44Cette symbolique du regard a déjà été introduite par quelques touches différentes : après son acceptation du « contrat », le muet a assisté à la séance d’habillage de la belle qui se prépare pour le bal : il a fermé les yeux devant l’objet de son désir quand Teresa enfilait ses bas. Cette scène peut être considérée comme à l’exact opposé de celle de Viridiana, où la novice se déshabille dans sa chambre et ôte ses bas noirs tandis que la servante l’épie par le trou de la serrure. Ici, au contraire, la fille débauchée remet ses bas blancs ; le sens ironique n’échappe pas au spectateur : elle s’est déshabillée pour un autre, et le « muet », personnage constamment dévalorisé, n’a droit qu’à la séance de rhabillage. Tandis que la célèbre scène de Buñuel était marquée par le voyeurisme, le muet ne peut supporter la vue de cette jambe : sa fragilité est ici à nouveau soulignée36. Au pied du lit, trône un miroir ovale pivotant, de ceux qu’on appelle justement « psyché », mais le plus important des miroirs dans la chambre est celui de la coiffeuse, devant lequel Francisca coiffe les cheveux de Teresa et lui fait remarquer qu’elle devrait prendre soin de sa peau délicate, incompréhensiblement irritée (ironie méta-discursive qui montre l’aveuglement du personnage de Francisca). Le redoublement des miroirs dans la chambre n’induit aucun narcissisme chez Teresa. Contrairement au célèbre début de Madame de... de Max Ophuls (1953), il n’est même pas question de coquetterie : figure insolite dans tous ses aspects, Teresa passe plus de temps à tuer un homme qu’à parfaire sa toilette. Le redoublement du cadre, lorsqu’il intervient, n’est pas auto-réflexif. Le muet regardant Teresa qui se regarde dans le miroir pendant que sa nourrice la regarde en la coiffant, ne vise qu’à montrer l’incroyable audace de Teresa, l’assurance de ce personnage à qui tout réussit. Teresa accomplit sa vie comme un « exercice de style » : elle est d’autant plus fière de sa réussite que ses paris sont risqués.
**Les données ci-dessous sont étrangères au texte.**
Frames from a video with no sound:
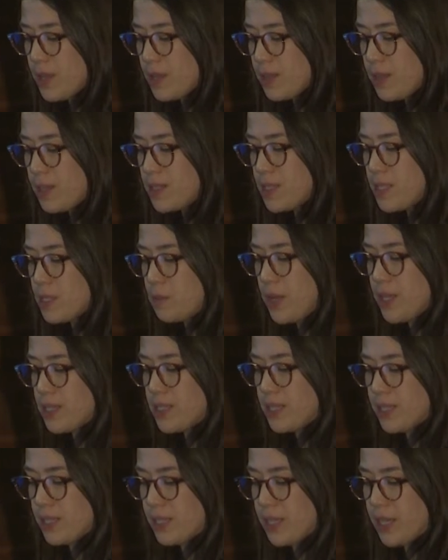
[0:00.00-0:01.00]
This is
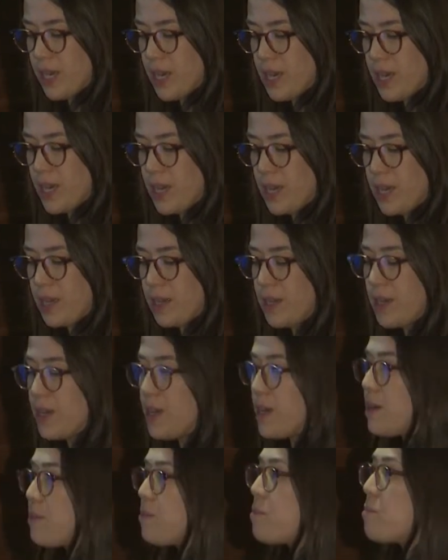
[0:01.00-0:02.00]
basically
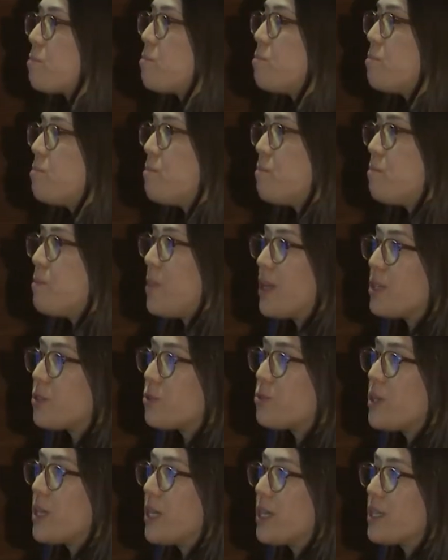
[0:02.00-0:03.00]
a
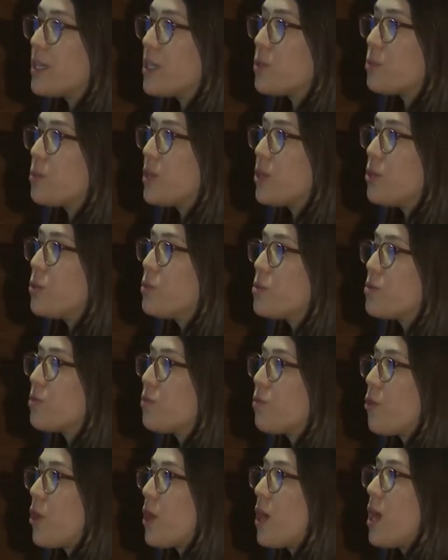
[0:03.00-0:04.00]
metric that we use
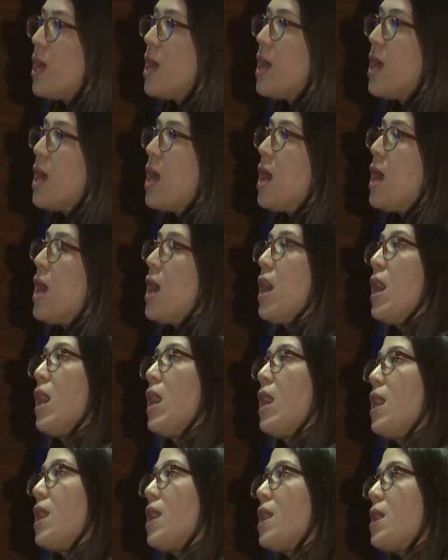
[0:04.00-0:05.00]
for
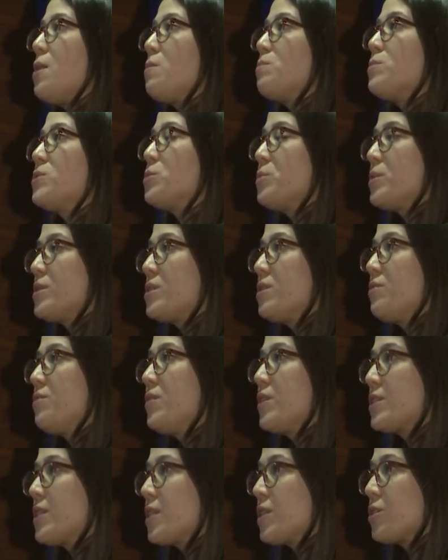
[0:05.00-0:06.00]

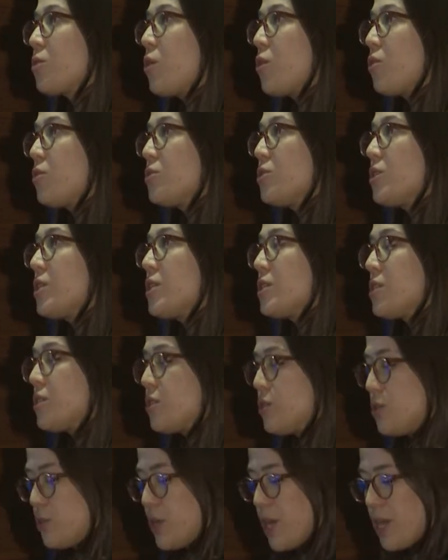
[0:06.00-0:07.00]
specific technologies
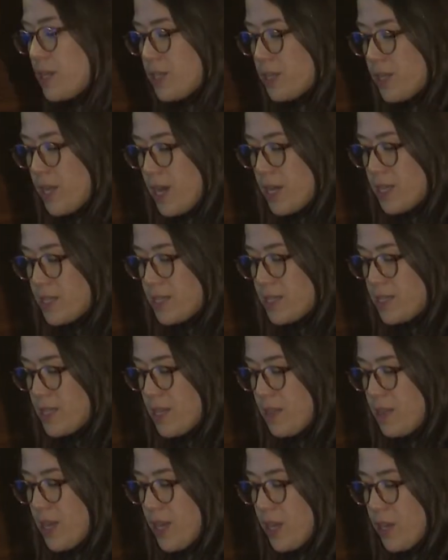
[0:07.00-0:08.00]
to analyze
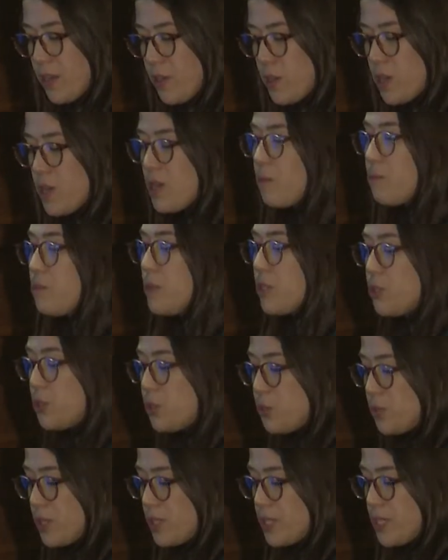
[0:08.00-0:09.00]
their
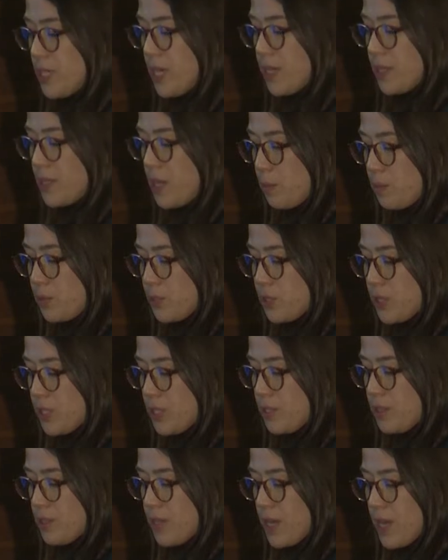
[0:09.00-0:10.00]
maturity,
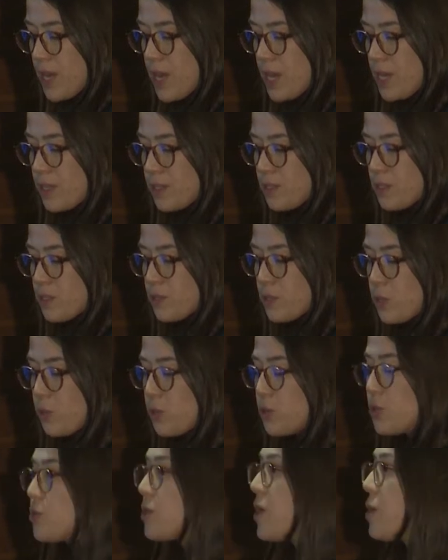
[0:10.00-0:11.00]
adoption, and
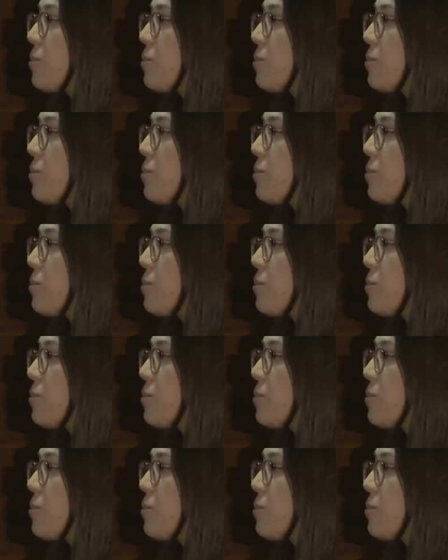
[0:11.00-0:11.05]
social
45Teresa est finalement un être qui ne peut se soumettre à personne et c’est là le sens de son meurtre. Le redoublement de la structure de mort (Miguel et le muet) n’autorise pas à inférer une « sérialisation » : Teresa n’est pas une criminelle en série, dont les films américains et espagnols à partir des années 80 font leurs délices37. Elle est aussi à l’opposé d’un « Monsieur Verdoux » (version cinématographique du personnage de Landru, Charles Chaplin, 1947), qui tue pour subvenir aux besoins de sa femme paralytique. Ni esclave d’une compulsion de mort systématique, ni criminelle par intérêt, Teresa est capable du pire, en fonction des circonstances. La structure du redoublement est souvent, dans de nombreux films de Pilar Miró, une structure mortifère : en dehors de Beltenebros, étudié plus haut, et où les redoublements s’inscrivaient déjà au cœur du roman (Valdivia-Ugarte, les deux Rebeca, Walter et Andrade), deux films insistent sur la figure du suicide d’un protagoniste en l’annonçant dans le dialogue par celui d’un personnage qui appartient au passé. Ainsi, le fils de Carlota est victime d’un autisme passager à la suite d’un traumatisme : son seul ami s’est suicidé. Depuis, il découpe des articles de journaux parlant de suicides. La même tendance « maniaco-dépressive » se retrouve chez Luis Maria. Le suicide de l’ingénieur qui clôt Hablamos esta noche était annoncé par celui de Charo, la sœur de Victor, qui s’était donné la mort plusieurs années auparavant. Mais cette insistance, qui confère certes aux œuvres une tonalité générale pessimiste, n’entre pas dans la logique de « l’étemel retour », ni dans sa dominante mythique comme chez Cocteau, ni dans sa dominante clinique comme chez Buñuel (on pense à la folie du personnage de El, un film de 1952). Il s’agit plutôt d’une insistance parfois quelque peu mécanique de la structure, annonciatrice d’une entropie accélérée et généralisée.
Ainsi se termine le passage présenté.